Wheatley sabe tudo sobre lesões, depois que um problema no joelho a excluiu do Campeonato Mundial de 2025 em Engadina, pouco depois de fazer sua estreia na Copa do Mundo da FIS em Val di Fassa, em fevereiro do ano passado.

Um ano depois, ela está de volta à Itália, desta vez nos Jogos Olímpicos de Inverno.

“É um sonho meu desde que me lembro, desde que me lembro”, disse Wheatley, com uma lágrima ardendo no canto do olho.

“Minha família estava me dizendo ontem, desde que eu tinha uns 10 anos eu sempre dizia: ‘Vou para as Olimpíadas’.

“E estar aqui agora é apenas um sonho que se tornou realidade, literalmente tem sido o meu maior sonho.”

Não há dúvida de que o esqui cross, assim como seu primo do snowboard, é uma mistura brilhante de corrida sem barreiras e um produto visualmente espetacular, à medida que quatro esquiadores correm em um circuito em alta velocidade e em contato próximo, com esquis, varas e membros criando uma confusão caótica que pode dificultar a diferenciação de um atleta do outro.

Três esquiadores ganham destaque em uma corrida

Corridas ombro a ombro são a adrenalina máxima. (Getty Images: David Ramos)

“Eu sei que é bastante caótico, [but] é um pouco mais assustador no vídeo”, explicou Wheatley.

“Eu sinto vontade de olhar para todos os vídeos e programas de TV, isso deixa tudo um pouco mais caótico e carnificina.

“Quando você está no campo, é como se eles estivessem muito perto de você, mas a menos que estejam tocando em você, isso não afeta muito você.

“Você só precisa mudar sua linha se alguém decidir ir na sua frente ou algo assim.

“Mas não, é muito mais caótico de assistir.”

O potencial para ocorrências malucas significa que todos têm uma chance razoável de causar uma reviravolta – incluindo Wheatley, que está classificado em 31º lugar no ranking da FIS nesta temporada, com um melhor desempenho na Copa do Mundo em 27º.

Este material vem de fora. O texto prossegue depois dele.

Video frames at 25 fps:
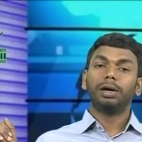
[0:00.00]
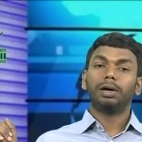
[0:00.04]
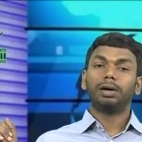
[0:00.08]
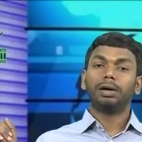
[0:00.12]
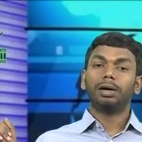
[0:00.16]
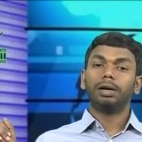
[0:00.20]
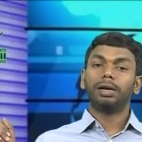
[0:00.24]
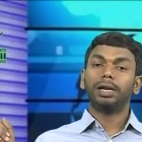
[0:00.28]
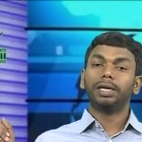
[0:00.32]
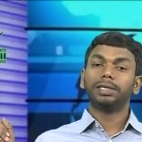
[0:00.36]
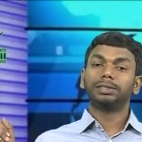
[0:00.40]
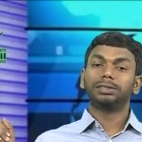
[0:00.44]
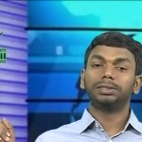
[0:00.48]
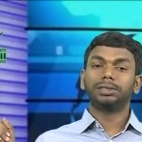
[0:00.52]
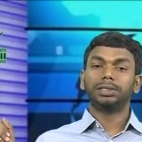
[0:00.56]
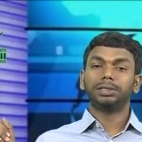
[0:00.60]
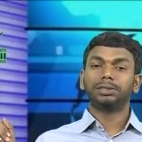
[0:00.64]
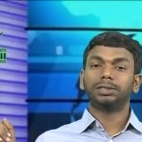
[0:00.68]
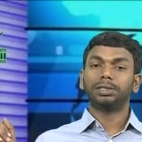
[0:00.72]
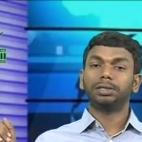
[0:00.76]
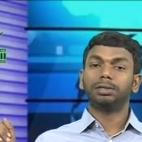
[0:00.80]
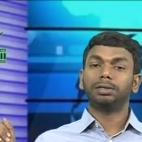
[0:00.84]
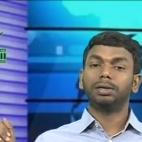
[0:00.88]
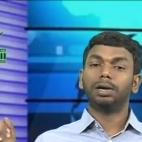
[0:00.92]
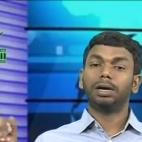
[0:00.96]
next
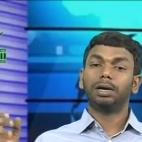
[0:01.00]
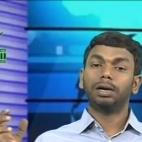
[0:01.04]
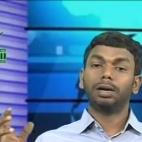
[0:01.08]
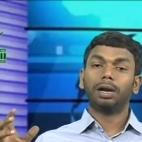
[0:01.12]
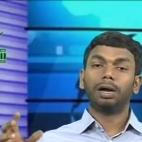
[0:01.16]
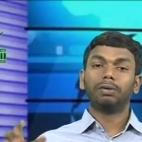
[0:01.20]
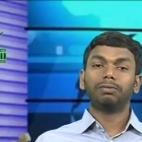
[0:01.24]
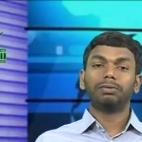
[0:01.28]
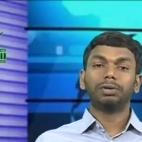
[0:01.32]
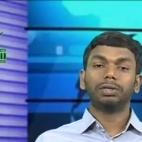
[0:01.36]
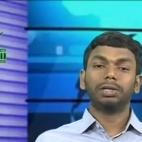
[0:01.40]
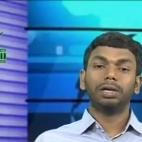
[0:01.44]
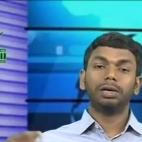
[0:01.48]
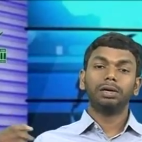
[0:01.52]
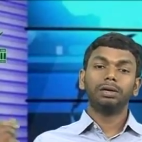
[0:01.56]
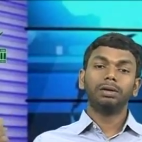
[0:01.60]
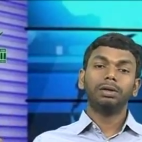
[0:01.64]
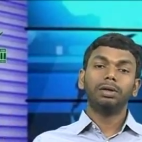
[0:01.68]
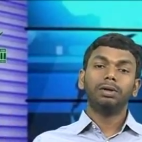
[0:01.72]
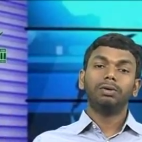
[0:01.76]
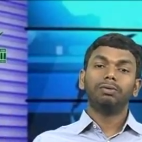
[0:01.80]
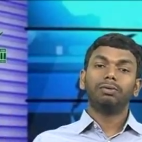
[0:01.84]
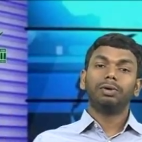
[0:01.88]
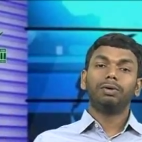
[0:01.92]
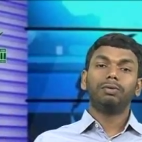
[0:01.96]
session, and after that
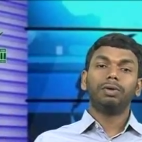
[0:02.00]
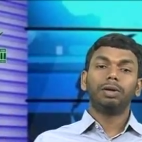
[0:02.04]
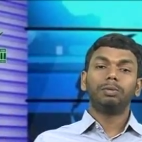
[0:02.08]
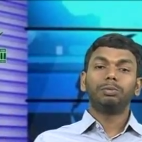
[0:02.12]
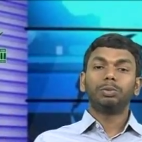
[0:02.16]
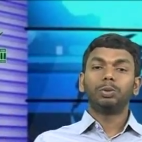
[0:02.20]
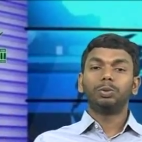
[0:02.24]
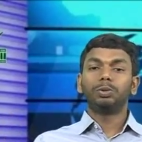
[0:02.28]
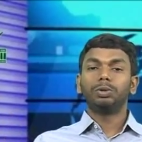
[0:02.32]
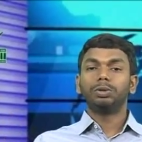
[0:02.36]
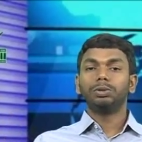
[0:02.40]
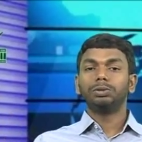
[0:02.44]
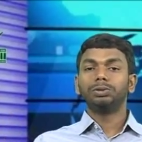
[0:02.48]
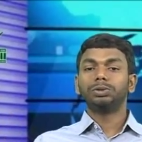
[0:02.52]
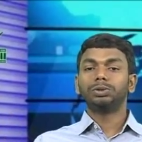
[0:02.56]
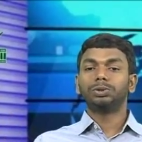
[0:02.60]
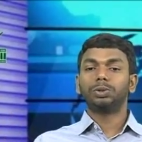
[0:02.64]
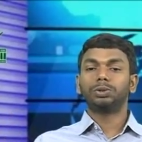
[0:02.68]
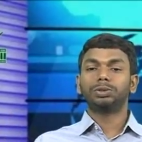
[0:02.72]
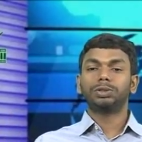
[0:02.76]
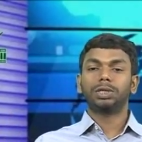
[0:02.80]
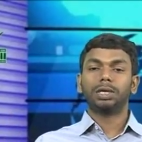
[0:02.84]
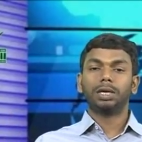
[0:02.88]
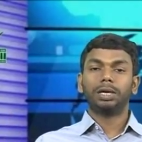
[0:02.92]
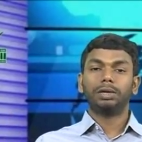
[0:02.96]
we will move to
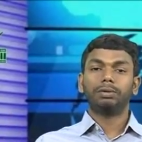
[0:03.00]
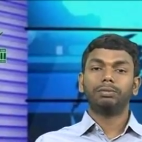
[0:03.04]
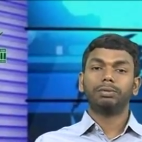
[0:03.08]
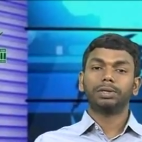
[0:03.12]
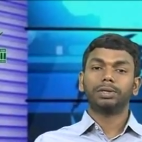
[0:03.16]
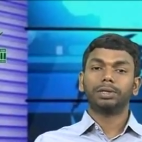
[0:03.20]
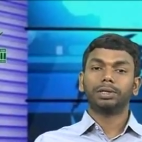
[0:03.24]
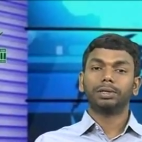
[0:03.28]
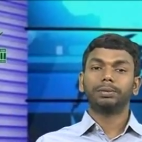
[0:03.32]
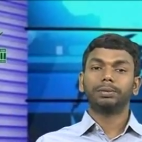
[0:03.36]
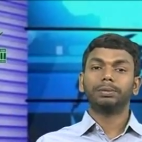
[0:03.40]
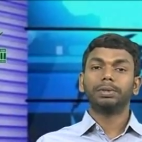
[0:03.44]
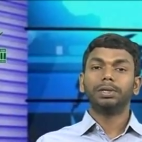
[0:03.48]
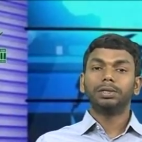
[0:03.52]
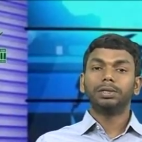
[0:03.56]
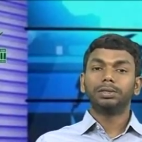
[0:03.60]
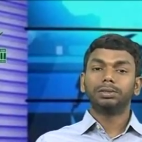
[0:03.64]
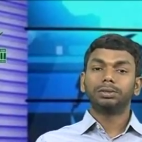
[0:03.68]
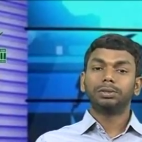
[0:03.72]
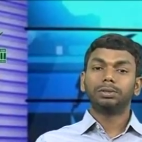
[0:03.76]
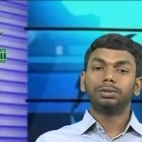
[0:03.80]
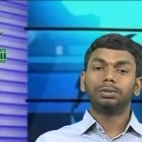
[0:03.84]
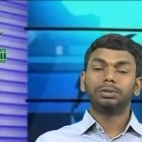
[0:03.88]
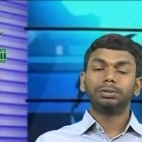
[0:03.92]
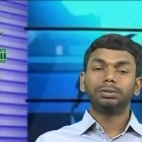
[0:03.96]
social networking.
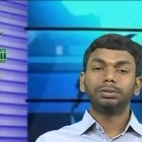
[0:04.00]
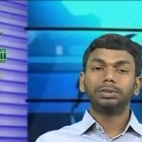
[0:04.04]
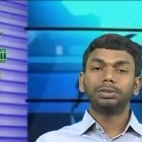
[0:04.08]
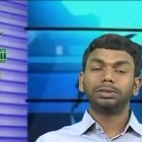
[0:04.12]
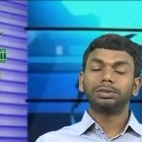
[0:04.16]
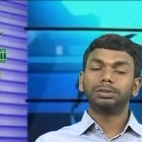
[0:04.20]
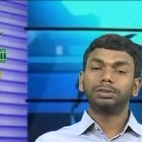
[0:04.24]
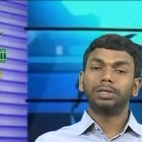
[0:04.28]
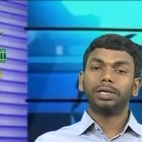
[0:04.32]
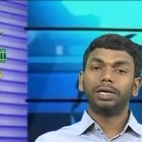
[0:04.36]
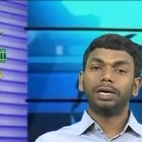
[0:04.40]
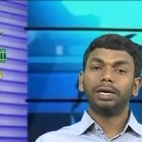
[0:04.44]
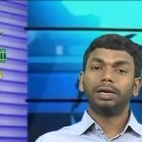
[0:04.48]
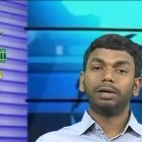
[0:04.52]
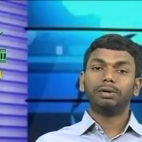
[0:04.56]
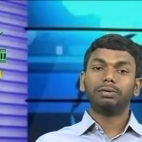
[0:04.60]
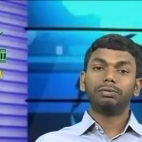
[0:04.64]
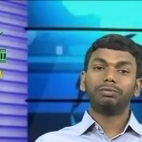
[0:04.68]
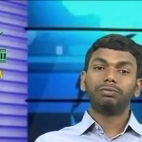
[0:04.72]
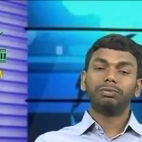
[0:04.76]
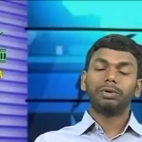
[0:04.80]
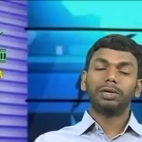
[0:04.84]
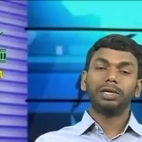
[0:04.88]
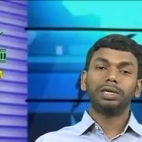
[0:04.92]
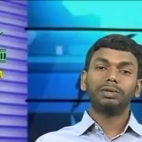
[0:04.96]
So this is the end of
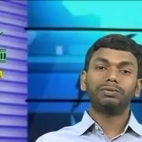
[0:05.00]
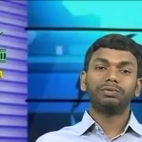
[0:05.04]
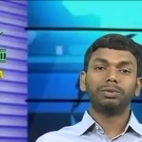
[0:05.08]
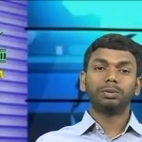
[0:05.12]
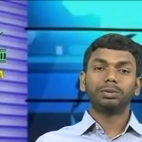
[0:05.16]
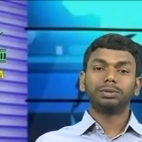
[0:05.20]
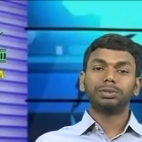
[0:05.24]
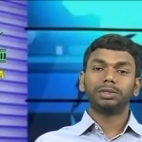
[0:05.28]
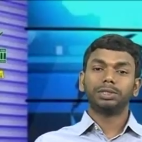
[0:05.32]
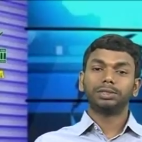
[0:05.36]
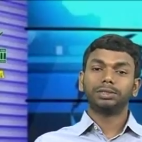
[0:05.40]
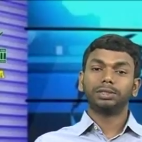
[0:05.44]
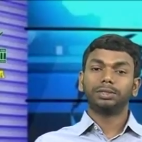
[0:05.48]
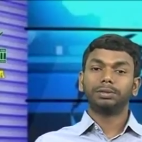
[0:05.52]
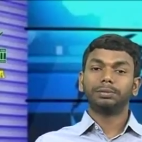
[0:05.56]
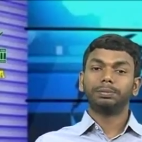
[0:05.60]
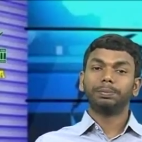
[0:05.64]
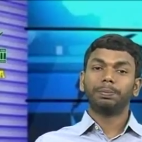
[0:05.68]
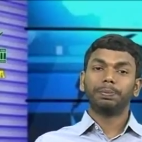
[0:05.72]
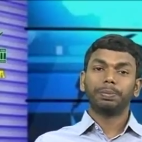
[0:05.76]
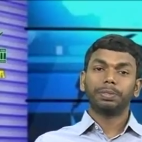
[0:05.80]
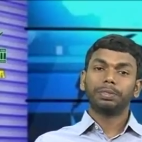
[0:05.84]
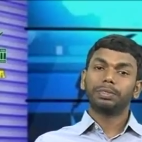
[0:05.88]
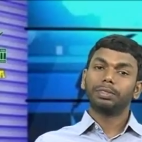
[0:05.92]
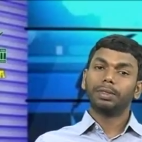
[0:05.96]
24th session.
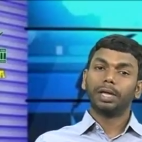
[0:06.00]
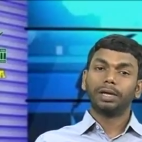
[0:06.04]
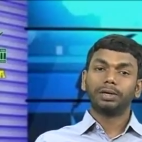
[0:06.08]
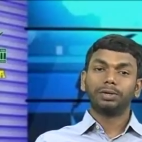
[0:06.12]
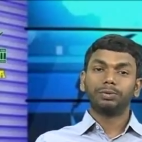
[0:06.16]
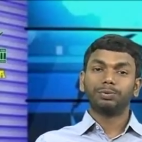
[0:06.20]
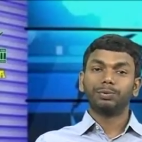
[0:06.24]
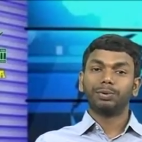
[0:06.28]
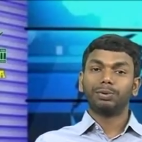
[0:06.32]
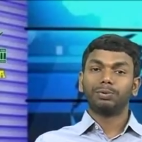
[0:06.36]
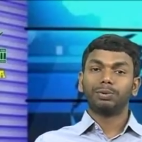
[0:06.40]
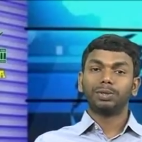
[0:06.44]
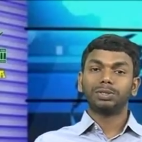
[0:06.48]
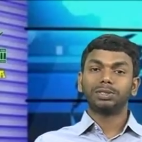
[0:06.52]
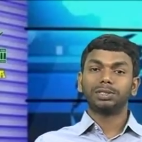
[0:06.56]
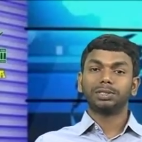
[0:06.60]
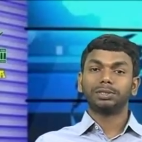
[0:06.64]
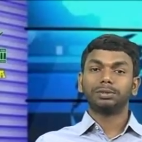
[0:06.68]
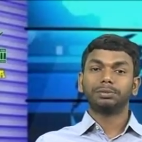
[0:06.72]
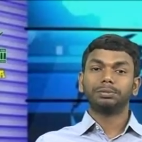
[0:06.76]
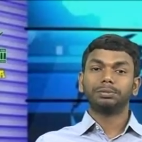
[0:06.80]
Thank you for watching.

E com o ouro deslumbrante de Baff fresco na memória, Wheatley tem muitos incentivos e algumas dicas importantes para imitar o desempenho de sua amiga.

“Os cursos [for ski cross and snowboard cross] são bastante semelhantes”, disse ela.

“A seção de largada e de chegada são basicamente as mesmas, só temos um desvio no percurso que nos leva um pouco mais longe porque no esqui cross nossas velocidades ficam um pouco mais altas e não precisamos das margens como os snowboarders.

“Mas sim, os snowboarders, especialmente na seção inicial, têm sido de grande ajuda em me informar como os recursos estão funcionando, quais mudanças eles fizeram nos percursos que podem nos afetar.

“Mas também assisti-los correr outro dia foi incrível e emocionante – eu chorei quando vi Josie descer.

“Mas também foi ótimo entender melhor a pista e perceber onde vou competir.

“Estou muito animado para chegar lá amanhã.”